The Keynote Address at the 7th NCID Research Workshop was delivered by Economics Professor at Columbia University Martín Uribe, who presented his paper Multiple Equilibria in Open Economy Models with Collateral Constraints: Overborrowing Revisited the 18th of May to kick off the round of presentations on the second day of workshop at the Fundación Ramón Areces headquarters in Madrid.
Emerging countries face borrowing constraints as foreign countries and organizations are not willing to lend money beyond a certain level, which usually is a fraction of some asset or income. Literature says that on an equilibrium emerging countries tend to overborrow, but Uribe doesn’t agree. “In this paper what we do is to first show that this type of models of small open economies are prone to multiple equilibria taking the form of self-fulfilling crisis”, he says.

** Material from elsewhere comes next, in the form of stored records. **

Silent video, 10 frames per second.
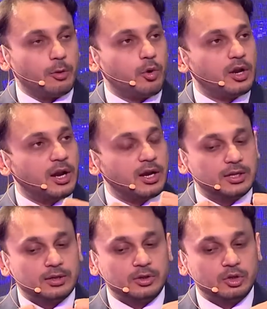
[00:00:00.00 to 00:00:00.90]
What
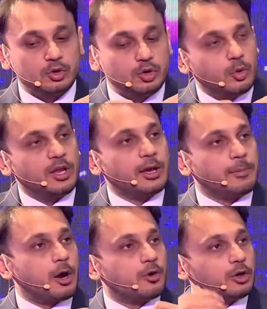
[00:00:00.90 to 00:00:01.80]
are you doing
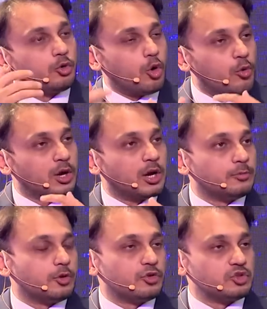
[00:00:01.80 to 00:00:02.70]
about it to
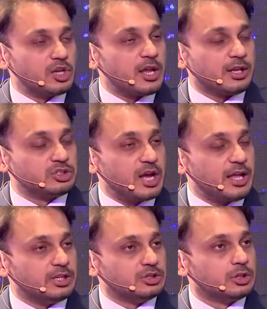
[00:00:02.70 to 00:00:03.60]
overcome those
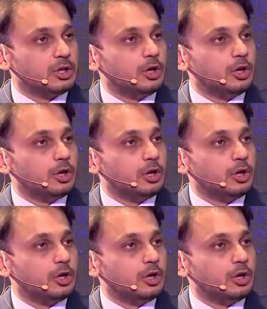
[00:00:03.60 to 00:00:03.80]
challenges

What the Keynote Speaker addresses is a situation where everyone becomes pessimistic, therefore reduce consumption, bring prices down, tighten collateral constraints and therefore cause the deleverage in the economy which justifies the initial worries. That is a self-fulfilling crisis. “Houses living in this type of economies tend to under borrow and so the economy has too much saving, this type of under borrowing is inefficient because it is the manifestation of precautionary savings in response to inefficiency in the economy.” In this situation policies are taken to put restriction to withdraw capital, such as it happened in some countries in Europe like Greece recently. Uribe concluded that under borrowing is inefficient.